There is also a more insidious form of forgetting: forgetting that “never again” should not mean JUST never again to the Jews, but also should mean a deliberate opposition to such atrocities in all contexts, from Burma to Darfur to Rwanda to Bosnia to anywhere where people begin to play out the original biblical family tragedy on a grand, horrifying scale. We should never forget that for every Jew exterminated by the Nazis there was, more or less, one non-Jew also exterminated in similar camps with similar brutality and with similar stupid reasons.

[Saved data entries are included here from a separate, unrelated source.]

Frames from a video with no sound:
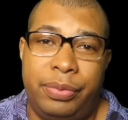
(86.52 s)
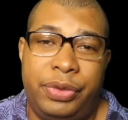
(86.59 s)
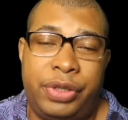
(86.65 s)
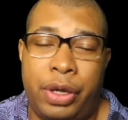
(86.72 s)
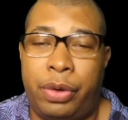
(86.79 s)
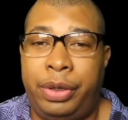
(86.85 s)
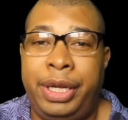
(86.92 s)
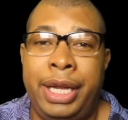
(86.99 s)

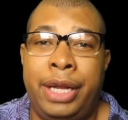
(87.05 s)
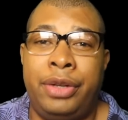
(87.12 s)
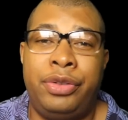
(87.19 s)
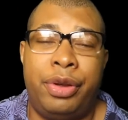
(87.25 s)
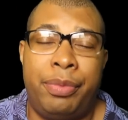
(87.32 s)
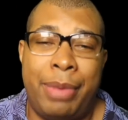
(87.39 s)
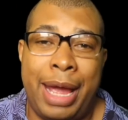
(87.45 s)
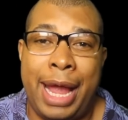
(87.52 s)
So
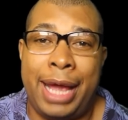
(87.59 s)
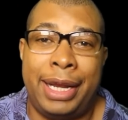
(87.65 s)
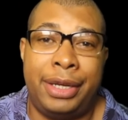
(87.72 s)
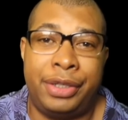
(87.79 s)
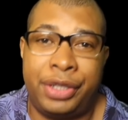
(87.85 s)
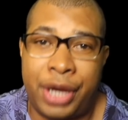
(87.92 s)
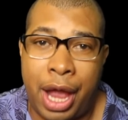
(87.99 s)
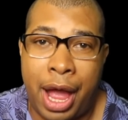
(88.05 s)
Kendra mad
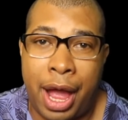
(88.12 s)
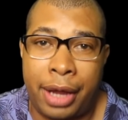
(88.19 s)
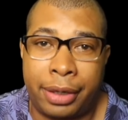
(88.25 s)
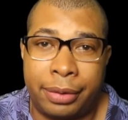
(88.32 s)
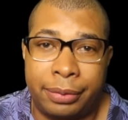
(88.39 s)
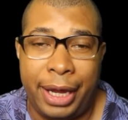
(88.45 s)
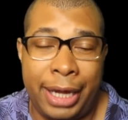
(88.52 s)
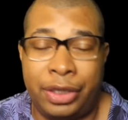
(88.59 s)
at Jock,
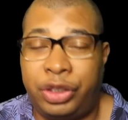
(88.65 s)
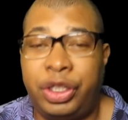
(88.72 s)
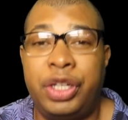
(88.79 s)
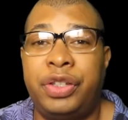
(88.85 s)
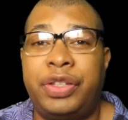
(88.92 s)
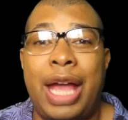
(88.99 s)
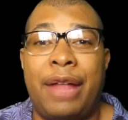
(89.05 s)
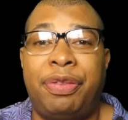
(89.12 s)
and
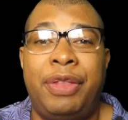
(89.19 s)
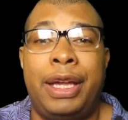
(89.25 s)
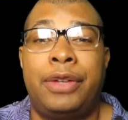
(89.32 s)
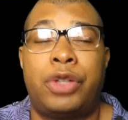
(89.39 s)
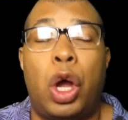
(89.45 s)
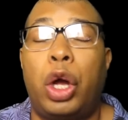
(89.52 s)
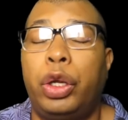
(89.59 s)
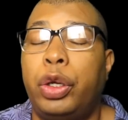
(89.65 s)
she's got
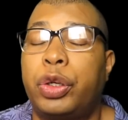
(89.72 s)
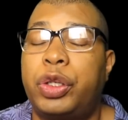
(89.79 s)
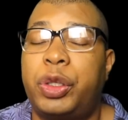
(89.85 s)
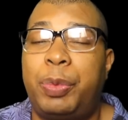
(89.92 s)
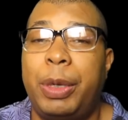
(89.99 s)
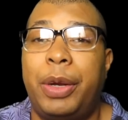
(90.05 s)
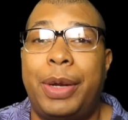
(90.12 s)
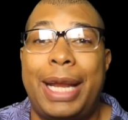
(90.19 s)
things on her
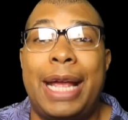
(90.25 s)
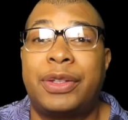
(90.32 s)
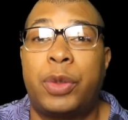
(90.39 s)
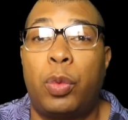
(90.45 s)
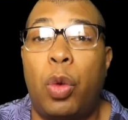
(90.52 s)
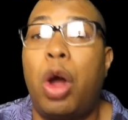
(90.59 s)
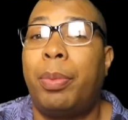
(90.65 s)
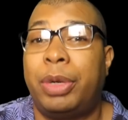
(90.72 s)
spirit as
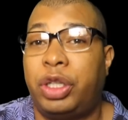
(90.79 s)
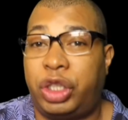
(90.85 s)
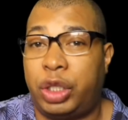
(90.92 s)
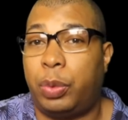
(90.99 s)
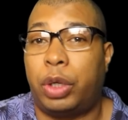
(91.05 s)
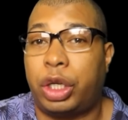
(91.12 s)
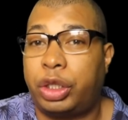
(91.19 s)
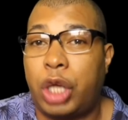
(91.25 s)
a woman
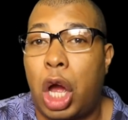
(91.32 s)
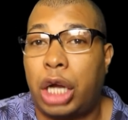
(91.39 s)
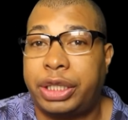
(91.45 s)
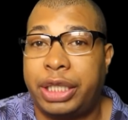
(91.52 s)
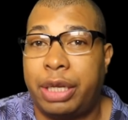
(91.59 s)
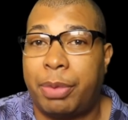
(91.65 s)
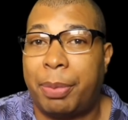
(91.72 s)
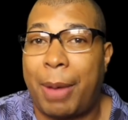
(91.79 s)
she wanna talk
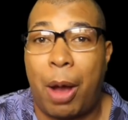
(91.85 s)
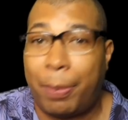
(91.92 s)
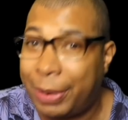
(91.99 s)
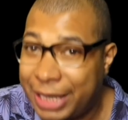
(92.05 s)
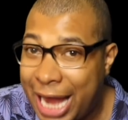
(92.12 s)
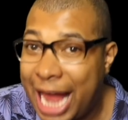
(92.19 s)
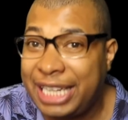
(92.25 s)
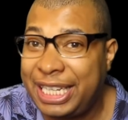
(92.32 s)
to him about,
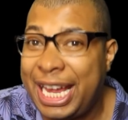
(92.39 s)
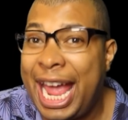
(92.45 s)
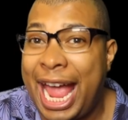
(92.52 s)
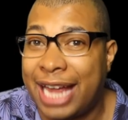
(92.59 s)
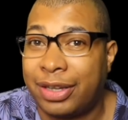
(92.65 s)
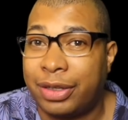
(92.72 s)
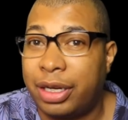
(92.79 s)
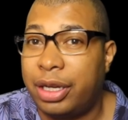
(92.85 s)
but not
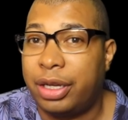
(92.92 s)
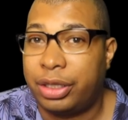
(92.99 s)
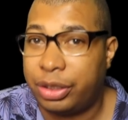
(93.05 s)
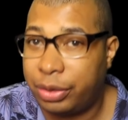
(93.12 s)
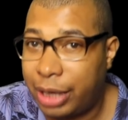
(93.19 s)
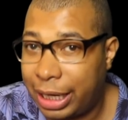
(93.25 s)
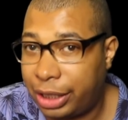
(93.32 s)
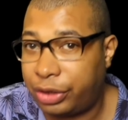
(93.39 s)
yet.
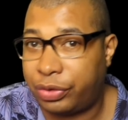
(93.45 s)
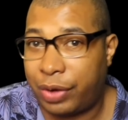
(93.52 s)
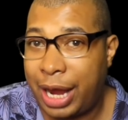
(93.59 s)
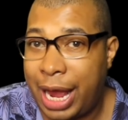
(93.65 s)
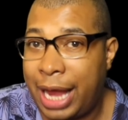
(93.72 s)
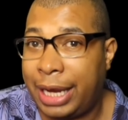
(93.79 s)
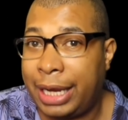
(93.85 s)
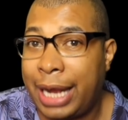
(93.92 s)
You gotta
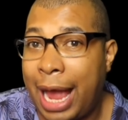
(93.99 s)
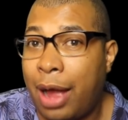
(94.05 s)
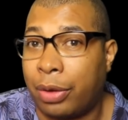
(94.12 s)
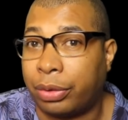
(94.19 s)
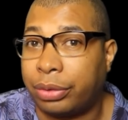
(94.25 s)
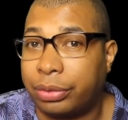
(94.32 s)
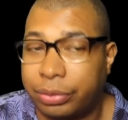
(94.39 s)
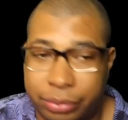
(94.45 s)
drag it
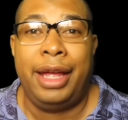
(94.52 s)
out.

It is in this context that I choose this Yom HaShoah to donate to provide solar stoves for Darfur refugees through Jewish World Watch [3]. These refugees are exposed to violence every time they go out to collect firewood. Solar stoves reduce their need for firewood and makes their life safer. You can read more about this and donate here [4].

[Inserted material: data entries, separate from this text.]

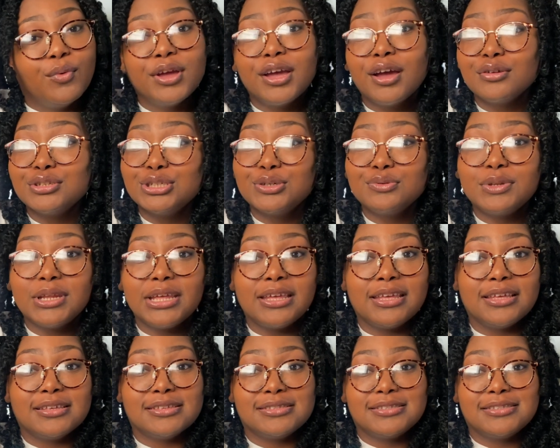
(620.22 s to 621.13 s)
going to do
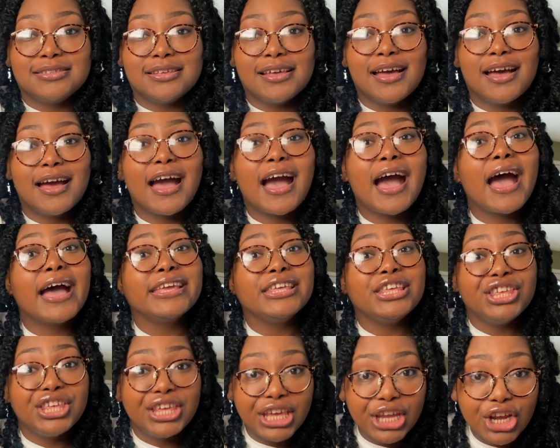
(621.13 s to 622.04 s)
this. A
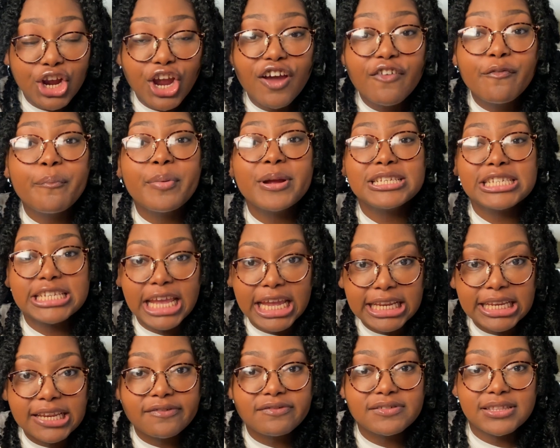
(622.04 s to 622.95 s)
year of
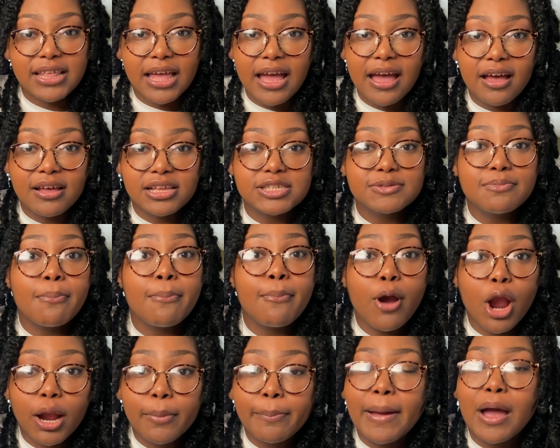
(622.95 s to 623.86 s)
protective styles.
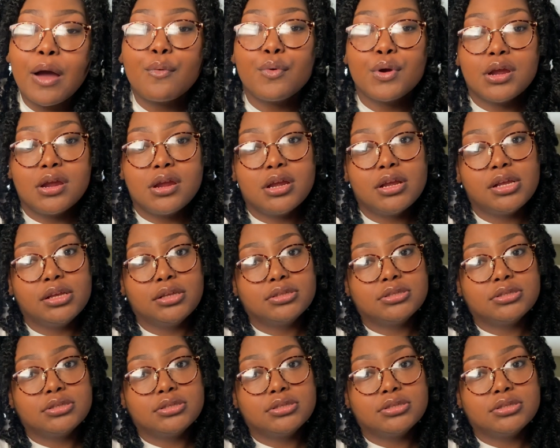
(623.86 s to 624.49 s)
Mark my words.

And here is a video on the project [5].

In this small way I can help face another genocide going on right now.

“Never again,” can never be literally fulfilled, because humans are humans and genocide has been part of our civilized story from the very beginning of “civilization”. But “never again” CAN mean never again turning a blind eye, never again LETTING it happen without opposition. It is in this context that Elie Wiesel’s Nobel Peace Prize (remember, that thing that so many right wing extremists on Fox News denigrated because Jimmy Carter and Al Gore are recent recipients) is so meaningful.

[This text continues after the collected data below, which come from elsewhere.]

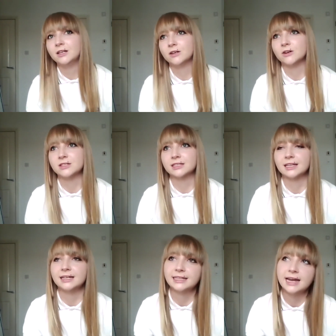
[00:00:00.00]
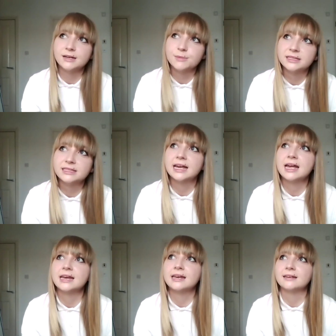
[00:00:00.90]
not just letting anybody
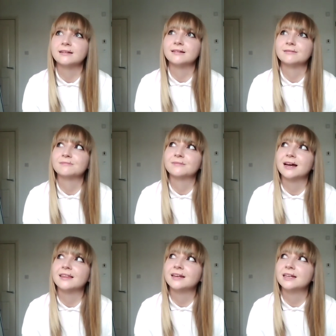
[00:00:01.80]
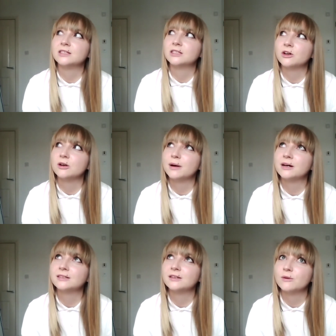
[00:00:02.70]
in. And I think he's just gone
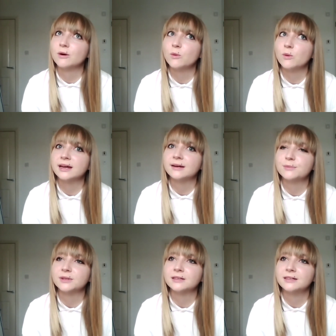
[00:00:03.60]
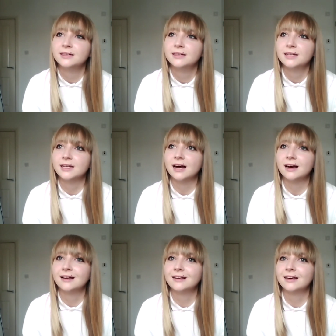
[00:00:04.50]
about it the wrong way. But
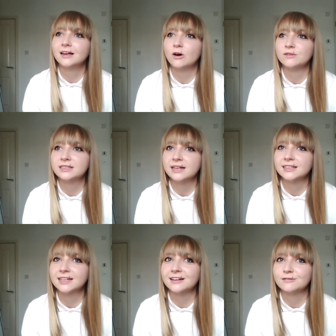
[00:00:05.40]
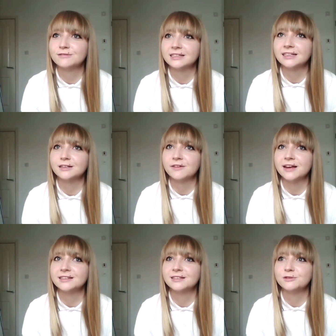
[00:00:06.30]
obviously it is kind of slightly
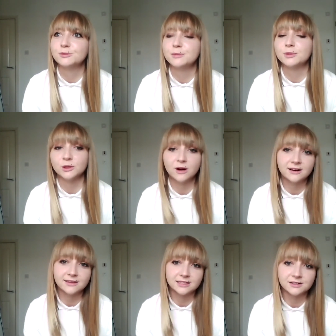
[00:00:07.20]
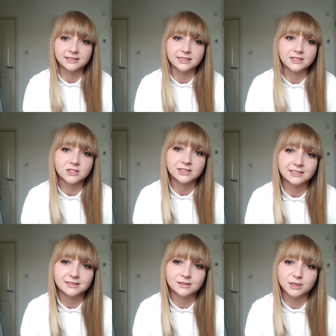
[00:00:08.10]
offensive to people who are in the service industries
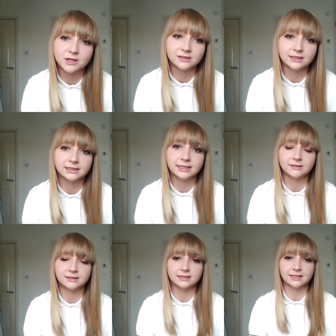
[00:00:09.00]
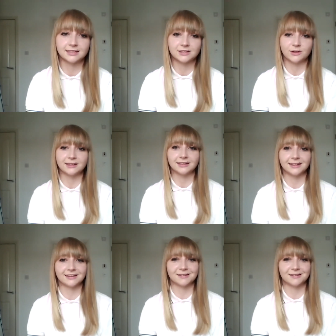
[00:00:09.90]
to be called unskilled, because it is quite like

And speaking of Nobel Prizes (in Medicine, not Peace), I will end with an experience I had at work some 6 months ago. The NYU School of Medicine has many excellent seminars. One of them is the annual Menek Goldstein memorial lecture in Psychiatry. Last year Eric Kandel, a Nobel Prize winner, was the speaker, and a damned good one at that. What caught my attention separate from the science was that the three scientists highlighted, Menek Goldstein (being honored), Eric Simon (who introduced Eric Kandel) and Eric Kandel (the speaker) all experienced the Holocaust. If I got the stories straight, Menek Goldstein lived through the concentration camps while Eric Simon and Eric Kandel both lived through Kristalnacht but escaped before the full force of Nazism could hit them. Three such distinguished and famous scientists, all Jews targeted by the Nazis for extermination, all survived to old age, and one won the Nobel Prize. Meanwhile, those Nazis who targeted them for extermination are now dead and/or despised, becoming one of the political schoolyard taunts thrown around by left and right to describe those they don’t like, and admired by almost no one except a handful of outcast nutjobs. Those targeted are among the most admired members of our society…those who did the targeting are recognized as some of the biggest and most pathetic losers of history. Even if “never again” is never achieved, at least we know that those who committed genocide were solidly defeated at least once and therefore can be again.